(Beginning of Supplied records)

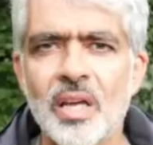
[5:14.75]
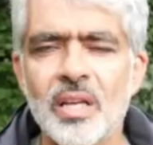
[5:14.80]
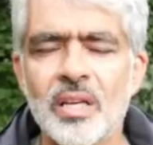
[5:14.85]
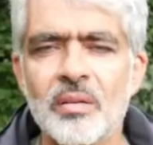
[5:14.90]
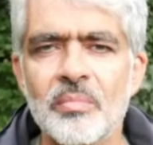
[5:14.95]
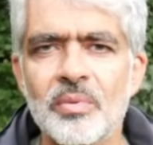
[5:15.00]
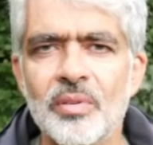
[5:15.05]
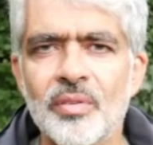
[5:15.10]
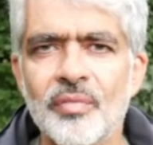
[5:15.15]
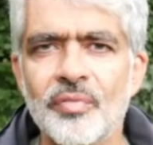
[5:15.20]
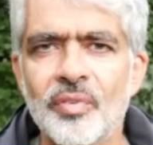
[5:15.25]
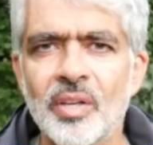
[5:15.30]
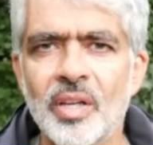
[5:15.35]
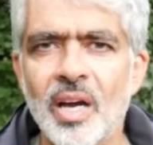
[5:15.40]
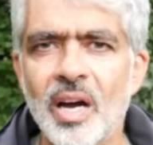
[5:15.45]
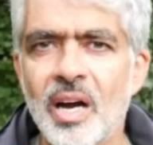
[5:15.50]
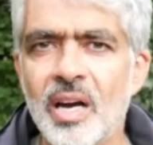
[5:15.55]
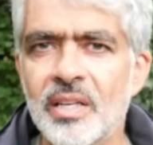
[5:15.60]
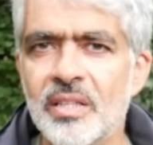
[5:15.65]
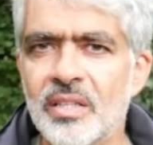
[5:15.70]
and beautiful
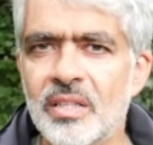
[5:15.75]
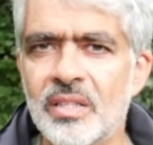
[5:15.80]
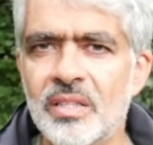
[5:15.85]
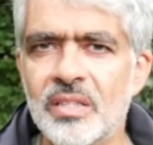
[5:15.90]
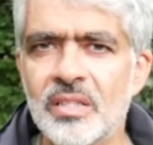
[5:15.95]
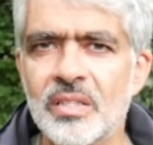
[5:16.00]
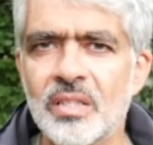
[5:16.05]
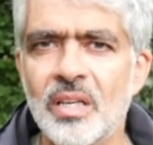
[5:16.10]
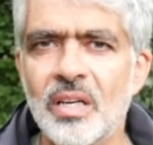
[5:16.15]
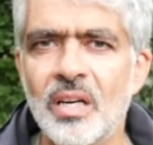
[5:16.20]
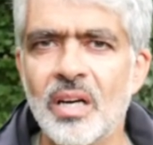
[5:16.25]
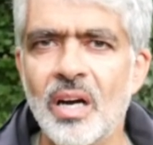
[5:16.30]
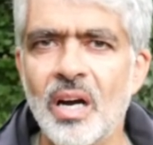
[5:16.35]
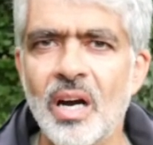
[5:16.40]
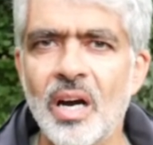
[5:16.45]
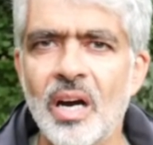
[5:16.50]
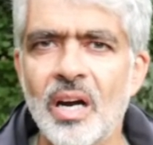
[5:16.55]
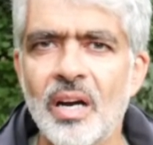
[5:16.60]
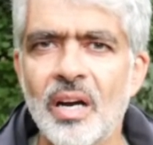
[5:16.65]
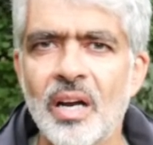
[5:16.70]
gardens
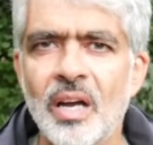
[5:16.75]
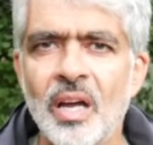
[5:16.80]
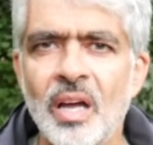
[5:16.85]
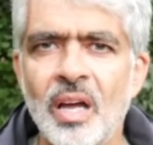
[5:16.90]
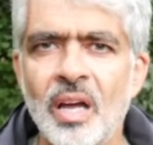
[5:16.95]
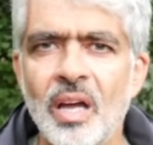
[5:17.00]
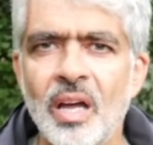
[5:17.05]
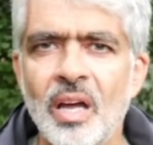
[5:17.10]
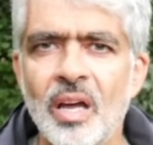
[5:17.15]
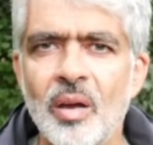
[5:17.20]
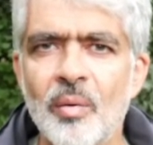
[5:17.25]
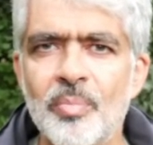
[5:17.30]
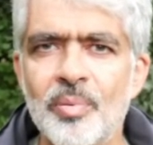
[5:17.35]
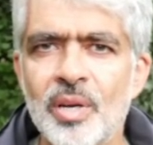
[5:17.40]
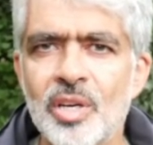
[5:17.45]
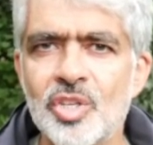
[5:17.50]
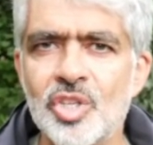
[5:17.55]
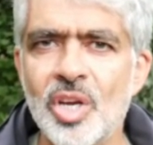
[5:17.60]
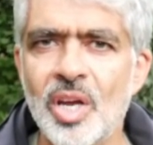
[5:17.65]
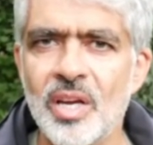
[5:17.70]
are
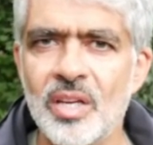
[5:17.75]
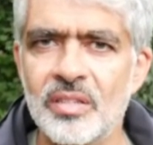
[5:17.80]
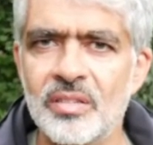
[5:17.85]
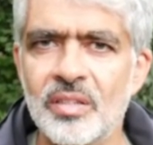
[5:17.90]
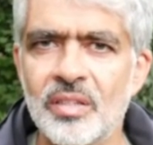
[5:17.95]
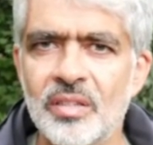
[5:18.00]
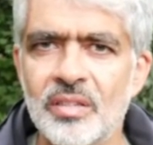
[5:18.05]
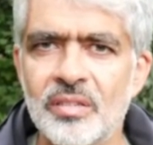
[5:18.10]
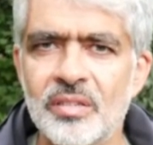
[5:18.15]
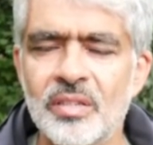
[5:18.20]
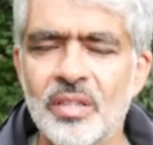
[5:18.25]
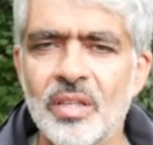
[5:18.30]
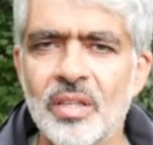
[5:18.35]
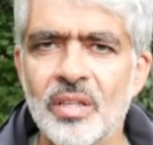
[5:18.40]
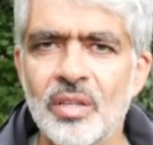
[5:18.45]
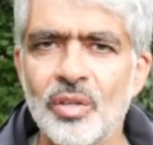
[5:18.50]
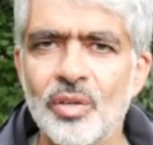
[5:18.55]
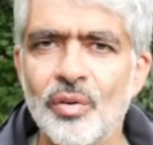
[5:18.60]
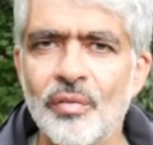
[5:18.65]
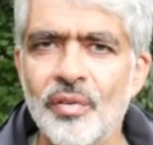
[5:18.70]
appreciated
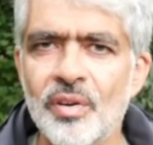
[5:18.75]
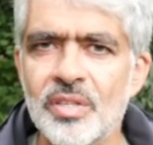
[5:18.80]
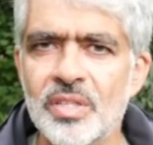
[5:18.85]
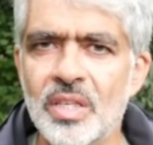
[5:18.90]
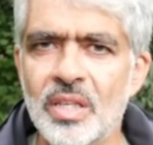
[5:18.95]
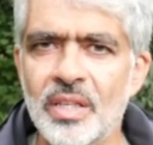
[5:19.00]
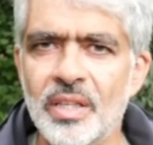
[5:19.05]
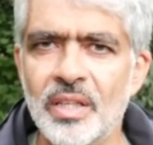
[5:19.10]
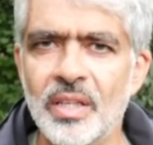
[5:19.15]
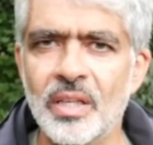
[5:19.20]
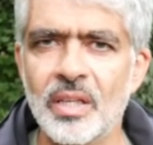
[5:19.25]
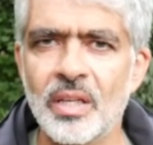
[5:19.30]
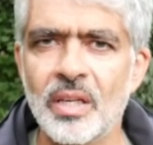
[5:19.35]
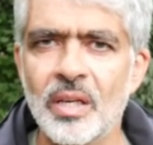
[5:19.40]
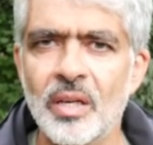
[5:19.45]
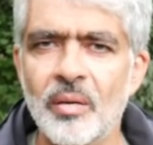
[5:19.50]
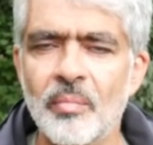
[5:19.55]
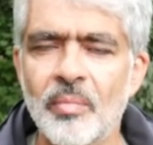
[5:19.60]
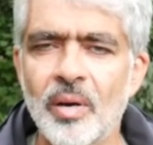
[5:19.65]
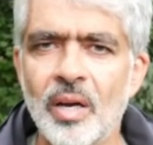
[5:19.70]
universally
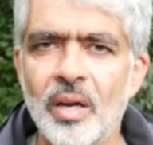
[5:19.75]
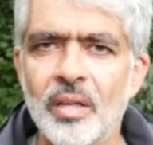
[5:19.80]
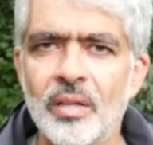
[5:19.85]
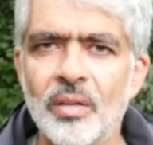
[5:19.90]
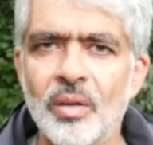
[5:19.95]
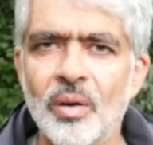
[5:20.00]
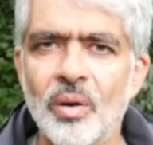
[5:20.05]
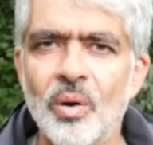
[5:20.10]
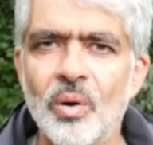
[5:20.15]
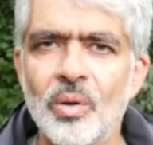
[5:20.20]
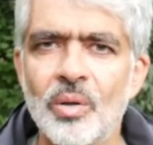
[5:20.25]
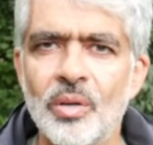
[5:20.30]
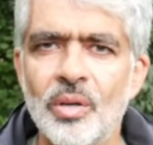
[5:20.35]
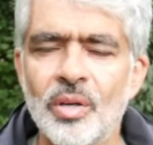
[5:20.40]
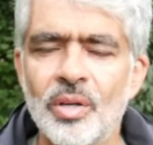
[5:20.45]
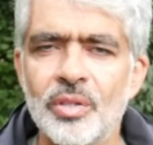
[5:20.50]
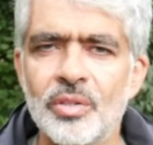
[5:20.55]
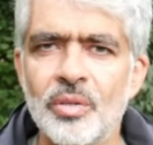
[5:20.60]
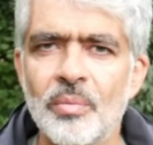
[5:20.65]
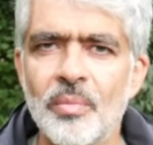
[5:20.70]
by the whole
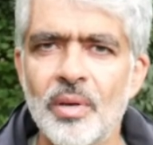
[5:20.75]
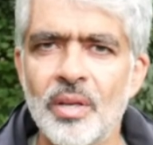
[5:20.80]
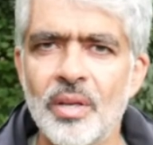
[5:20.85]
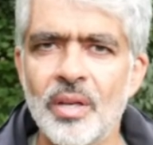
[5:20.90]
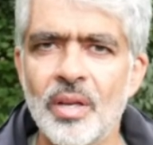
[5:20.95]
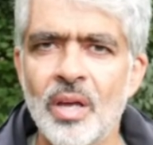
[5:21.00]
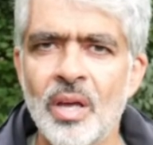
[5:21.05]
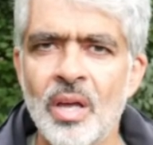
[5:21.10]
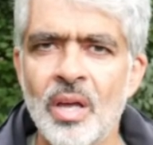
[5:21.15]
human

(End of Supplied records)

§ Directions for this task: Copy the listing in full and without alteration, omitting every picture.

§ Answer section:
[5:14.75]
[5:14.80]
[5:14.85]
[5:14.90]
[5:14.95]
[5:15.00]
[5:15.05]
[5:15.10]
[5:15.15]
[5:15.20]
[5:15.25]
[5:15.30]
[5:15.35]
[5:15.40]
[5:15.45]
[5:15.50]
[5:15.55]
[5:15.60]
[5:15.65]
[5:15.70]
and beautiful
[5:15.75]
[5:15.80]
[5:15.85]
[5:15.90]
[5:15.95]
[5:16.00]
[5:16.05]
[5:16.10]
[5:16.15]
[5:16.20]
[5:16.25]
[5:16.30]
[5:16.35]
[5:16.40]
[5:16.45]
[5:16.50]
[5:16.55]
[5:16.60]
[5:16.65]
[5:16.70]
gardens
[5:16.75]
[5:16.80]
[5:16.85]
[5:16.90]
[5:16.95]
[5:17.00]
[5:17.05]
[5:17.10]
[5:17.15]
[5:17.20]
[5:17.25]
[5:17.30]
[5:17.35]
[5:17.40]
[5:17.45]
[5:17.50]
[5:17.55]
[5:17.60]
[5:17.65]
[5:17.70]
are
[5:17.75]
[5:17.80]
[5:17.85]
[5:17.90]
[5:17.95]
[5:18.00]
[5:18.05]
[5:18.10]
[5:18.15]
[5:18.20]
[5:18.25]
[5:18.30]
[5:18.35]
[5:18.40]
[5:18.45]
[5:18.50]
[5:18.55]
[5:18.60]
[5:18.65]
[5:18.70]
appreciated
[5:18.75]
[5:18.80]
[5:18.85]
[5:18.90]
[5:18.95]
[5:19.00]
[5:19.05]
[5:19.10]
[5:19.15]
[5:19.20]
[5:19.25]
[5:19.30]
[5:19.35]
[5:19.40]
[5:19.45]
[5:19.50]
[5:19.55]
[5:19.60]
[5:19.65]
[5:19.70]
universally
[5:19.75]
[5:19.80]
[5:19.85]
[5:19.90]
[5:19.95]
[5:20.00]
[5:20.05]
[5:20.10]
[5:20.15]
[5:20.20]
[5:20.25]
[5:20.30]
[5:20.35]
[5:20.40]
[5:20.45]
[5:20.50]
[5:20.55]
[5:20.60]
[5:20.65]
[5:20.70]
by the whole
[5:20.75]
[5:20.80]
[5:20.85]
[5:20.90]
[5:20.95]
[5:21.00]
[5:21.05]
[5:21.10]
[5:21.15]
human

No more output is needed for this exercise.